Abstract

Since John Cage's 4'33” we have accepted the sounds of the world as music and become more aware of the ambient sounds in our lives. Since Barthes' ‘The Grain of the Voice’ we have been aware that song contains both verbal communication and a bodily articulation of sound. This paper starts from these two points to explore the relationship between body, voice and space in contemporary performance. Sound does more than exist as a background to our lives. It affects our understanding of body and space: the body's experience of space is modified by music and sound through the vibrations generated by the sound.
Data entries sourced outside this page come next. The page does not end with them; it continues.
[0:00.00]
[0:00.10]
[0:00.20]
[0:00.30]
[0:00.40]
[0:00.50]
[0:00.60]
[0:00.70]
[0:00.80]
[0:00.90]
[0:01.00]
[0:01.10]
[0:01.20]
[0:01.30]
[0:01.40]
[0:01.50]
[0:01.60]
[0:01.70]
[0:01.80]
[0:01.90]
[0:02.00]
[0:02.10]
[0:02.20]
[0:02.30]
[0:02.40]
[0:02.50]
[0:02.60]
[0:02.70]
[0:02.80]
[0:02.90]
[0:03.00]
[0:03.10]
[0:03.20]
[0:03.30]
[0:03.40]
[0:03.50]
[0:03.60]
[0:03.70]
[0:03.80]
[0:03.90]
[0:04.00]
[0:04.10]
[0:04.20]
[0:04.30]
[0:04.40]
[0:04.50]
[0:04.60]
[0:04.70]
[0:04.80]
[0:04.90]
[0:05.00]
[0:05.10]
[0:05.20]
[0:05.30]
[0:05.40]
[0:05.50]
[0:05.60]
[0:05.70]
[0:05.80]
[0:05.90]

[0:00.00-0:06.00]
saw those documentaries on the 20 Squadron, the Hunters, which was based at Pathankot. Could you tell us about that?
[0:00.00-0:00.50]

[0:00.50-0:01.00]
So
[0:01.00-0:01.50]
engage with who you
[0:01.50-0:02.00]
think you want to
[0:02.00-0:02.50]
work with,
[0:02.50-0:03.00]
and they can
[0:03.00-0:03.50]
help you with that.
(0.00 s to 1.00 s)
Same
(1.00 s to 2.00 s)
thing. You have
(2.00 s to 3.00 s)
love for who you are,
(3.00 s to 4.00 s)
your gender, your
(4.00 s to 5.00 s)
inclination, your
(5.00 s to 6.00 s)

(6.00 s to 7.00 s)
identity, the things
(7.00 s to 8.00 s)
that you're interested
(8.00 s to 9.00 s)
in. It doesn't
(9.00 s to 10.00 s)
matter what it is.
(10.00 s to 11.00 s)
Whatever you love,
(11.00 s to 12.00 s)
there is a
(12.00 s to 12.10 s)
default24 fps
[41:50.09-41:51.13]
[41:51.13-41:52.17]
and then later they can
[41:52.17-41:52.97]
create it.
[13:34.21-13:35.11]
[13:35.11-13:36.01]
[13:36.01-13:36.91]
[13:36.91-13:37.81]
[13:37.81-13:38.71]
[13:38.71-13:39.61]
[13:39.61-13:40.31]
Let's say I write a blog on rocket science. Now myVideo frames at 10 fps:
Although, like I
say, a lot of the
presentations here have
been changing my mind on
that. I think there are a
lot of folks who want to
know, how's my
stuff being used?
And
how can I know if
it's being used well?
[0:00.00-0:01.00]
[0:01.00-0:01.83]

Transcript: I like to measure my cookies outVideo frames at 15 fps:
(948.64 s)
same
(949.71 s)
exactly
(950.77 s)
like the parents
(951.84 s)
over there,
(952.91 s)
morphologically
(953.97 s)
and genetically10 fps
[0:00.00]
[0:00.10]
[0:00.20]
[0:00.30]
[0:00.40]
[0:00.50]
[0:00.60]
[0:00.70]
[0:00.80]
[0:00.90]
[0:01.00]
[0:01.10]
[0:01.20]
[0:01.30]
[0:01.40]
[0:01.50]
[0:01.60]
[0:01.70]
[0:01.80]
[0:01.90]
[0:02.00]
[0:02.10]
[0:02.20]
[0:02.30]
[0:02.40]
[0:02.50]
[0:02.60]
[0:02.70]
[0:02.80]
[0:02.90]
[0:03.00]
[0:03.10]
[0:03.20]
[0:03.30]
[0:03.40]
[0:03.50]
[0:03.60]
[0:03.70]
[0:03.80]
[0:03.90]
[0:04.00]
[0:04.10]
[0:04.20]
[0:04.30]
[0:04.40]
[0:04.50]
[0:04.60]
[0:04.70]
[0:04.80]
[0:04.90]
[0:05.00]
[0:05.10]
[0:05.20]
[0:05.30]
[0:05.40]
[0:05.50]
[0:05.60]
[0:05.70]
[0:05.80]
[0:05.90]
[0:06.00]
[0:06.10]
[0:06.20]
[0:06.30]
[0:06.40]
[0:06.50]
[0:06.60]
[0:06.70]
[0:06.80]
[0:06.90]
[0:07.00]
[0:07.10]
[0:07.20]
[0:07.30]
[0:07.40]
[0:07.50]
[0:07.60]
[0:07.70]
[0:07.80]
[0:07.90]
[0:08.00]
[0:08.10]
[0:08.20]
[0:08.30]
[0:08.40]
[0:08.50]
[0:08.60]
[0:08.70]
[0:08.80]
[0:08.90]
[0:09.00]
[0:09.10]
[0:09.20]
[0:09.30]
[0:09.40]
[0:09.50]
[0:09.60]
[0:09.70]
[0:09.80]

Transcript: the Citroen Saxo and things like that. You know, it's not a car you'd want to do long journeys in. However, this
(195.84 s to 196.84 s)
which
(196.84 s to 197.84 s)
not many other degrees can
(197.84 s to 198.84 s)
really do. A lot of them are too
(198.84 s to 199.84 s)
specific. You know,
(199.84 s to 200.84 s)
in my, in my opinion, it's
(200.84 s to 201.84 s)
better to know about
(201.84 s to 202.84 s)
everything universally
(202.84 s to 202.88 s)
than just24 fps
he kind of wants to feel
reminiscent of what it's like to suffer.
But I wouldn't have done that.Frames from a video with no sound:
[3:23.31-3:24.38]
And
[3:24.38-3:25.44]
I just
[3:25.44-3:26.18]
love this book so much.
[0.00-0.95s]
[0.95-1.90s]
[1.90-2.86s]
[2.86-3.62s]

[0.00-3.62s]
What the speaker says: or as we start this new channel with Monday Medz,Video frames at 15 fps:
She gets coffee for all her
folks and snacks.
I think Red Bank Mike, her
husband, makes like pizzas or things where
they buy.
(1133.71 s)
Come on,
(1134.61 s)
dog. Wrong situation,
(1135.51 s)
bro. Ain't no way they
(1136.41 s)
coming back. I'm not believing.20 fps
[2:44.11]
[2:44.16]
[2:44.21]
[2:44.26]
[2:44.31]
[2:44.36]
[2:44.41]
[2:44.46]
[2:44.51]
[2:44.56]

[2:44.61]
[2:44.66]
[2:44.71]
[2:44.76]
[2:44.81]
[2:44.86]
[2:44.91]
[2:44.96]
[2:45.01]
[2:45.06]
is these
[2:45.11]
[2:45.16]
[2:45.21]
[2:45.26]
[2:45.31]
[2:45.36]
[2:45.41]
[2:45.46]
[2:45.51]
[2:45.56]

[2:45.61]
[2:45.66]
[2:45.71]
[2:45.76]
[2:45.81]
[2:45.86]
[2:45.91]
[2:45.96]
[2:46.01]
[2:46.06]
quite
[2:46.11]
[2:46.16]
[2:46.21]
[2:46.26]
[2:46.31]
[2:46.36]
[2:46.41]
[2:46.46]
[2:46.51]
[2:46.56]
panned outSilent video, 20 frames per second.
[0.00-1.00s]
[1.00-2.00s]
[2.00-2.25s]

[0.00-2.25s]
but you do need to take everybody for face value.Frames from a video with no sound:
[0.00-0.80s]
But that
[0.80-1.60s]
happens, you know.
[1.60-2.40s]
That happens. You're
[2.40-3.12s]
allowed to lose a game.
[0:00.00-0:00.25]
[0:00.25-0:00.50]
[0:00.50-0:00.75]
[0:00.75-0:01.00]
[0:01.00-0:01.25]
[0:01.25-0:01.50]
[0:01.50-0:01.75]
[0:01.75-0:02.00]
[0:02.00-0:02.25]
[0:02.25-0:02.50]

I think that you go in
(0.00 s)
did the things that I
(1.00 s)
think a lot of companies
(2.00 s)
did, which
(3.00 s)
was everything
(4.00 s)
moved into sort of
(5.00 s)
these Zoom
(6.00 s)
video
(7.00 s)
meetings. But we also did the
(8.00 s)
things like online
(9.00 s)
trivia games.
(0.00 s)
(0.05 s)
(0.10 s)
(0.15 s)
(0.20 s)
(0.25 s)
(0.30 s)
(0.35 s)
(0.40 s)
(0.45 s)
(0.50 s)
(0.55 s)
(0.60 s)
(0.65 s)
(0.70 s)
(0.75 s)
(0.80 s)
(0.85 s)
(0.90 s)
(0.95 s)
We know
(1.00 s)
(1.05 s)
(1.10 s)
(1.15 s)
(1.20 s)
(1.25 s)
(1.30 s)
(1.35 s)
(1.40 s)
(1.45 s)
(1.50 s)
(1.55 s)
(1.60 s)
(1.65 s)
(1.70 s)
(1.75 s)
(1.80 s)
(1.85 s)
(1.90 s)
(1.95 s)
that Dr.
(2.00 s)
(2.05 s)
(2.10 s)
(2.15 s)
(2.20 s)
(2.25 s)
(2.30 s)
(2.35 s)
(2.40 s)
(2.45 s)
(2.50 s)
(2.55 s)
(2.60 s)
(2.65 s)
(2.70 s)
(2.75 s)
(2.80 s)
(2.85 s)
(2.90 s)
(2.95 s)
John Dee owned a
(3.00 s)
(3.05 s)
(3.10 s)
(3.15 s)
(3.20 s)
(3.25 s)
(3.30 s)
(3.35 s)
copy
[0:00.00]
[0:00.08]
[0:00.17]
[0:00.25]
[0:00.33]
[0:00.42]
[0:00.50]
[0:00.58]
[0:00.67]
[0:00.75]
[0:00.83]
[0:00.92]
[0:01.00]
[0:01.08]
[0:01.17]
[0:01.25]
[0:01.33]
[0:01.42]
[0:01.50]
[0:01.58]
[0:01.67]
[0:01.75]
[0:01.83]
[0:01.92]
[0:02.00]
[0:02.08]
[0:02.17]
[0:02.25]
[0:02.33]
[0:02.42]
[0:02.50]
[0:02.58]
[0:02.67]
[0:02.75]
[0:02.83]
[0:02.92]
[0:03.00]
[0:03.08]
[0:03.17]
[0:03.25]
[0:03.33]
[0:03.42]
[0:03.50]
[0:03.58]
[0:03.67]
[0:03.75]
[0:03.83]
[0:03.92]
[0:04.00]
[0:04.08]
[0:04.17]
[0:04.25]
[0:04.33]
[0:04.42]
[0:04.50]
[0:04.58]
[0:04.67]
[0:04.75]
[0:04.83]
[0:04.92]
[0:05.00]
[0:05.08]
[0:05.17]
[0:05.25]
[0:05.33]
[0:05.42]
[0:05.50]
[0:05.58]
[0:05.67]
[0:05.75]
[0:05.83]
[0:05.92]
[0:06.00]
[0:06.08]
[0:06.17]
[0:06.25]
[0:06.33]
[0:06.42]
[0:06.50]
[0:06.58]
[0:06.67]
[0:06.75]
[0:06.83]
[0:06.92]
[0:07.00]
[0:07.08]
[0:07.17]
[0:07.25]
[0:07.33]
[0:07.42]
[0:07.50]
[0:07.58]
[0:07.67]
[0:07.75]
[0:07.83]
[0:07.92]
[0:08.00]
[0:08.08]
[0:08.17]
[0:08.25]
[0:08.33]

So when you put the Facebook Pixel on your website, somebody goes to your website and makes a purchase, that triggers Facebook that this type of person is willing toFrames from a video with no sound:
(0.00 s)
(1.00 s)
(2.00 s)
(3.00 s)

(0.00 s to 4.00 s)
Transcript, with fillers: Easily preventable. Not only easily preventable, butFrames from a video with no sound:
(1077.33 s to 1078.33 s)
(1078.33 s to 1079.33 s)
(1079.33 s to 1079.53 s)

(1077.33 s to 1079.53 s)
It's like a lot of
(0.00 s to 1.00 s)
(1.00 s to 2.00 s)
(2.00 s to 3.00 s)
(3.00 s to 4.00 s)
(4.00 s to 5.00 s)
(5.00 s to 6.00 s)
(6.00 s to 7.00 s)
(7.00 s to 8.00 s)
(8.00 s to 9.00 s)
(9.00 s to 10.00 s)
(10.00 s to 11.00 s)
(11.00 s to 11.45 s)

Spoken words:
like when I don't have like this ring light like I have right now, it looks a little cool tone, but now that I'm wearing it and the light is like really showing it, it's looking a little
Vocal communication creates vibrations that issue from one body to another, allowing empathetic understanding of bodily states whether through verbal or non-verbal sounds. Sounds can be modified within the body or through the use of technology. The effect of technology can be to increase the listener's awareness of the material presence of sound, but, at the same time, it can upset, distort or remove the relationship between the speaker's body and that of the receiver. Both verbal sounds and the bodily tensions of the speaker communicate, but there is also a physical reaction to the vibrations and the empathetic communication. This raises the possibility that voice and sound need to be theorized, conceptualized and composed with an awareness that the sounding body in space creates an atmosphere in which the sound itself, as well as what it communicates, has an impact. This paper uses Bruce Nauman's installation, Raw Materials, at Tate Modern to explore some of these issues.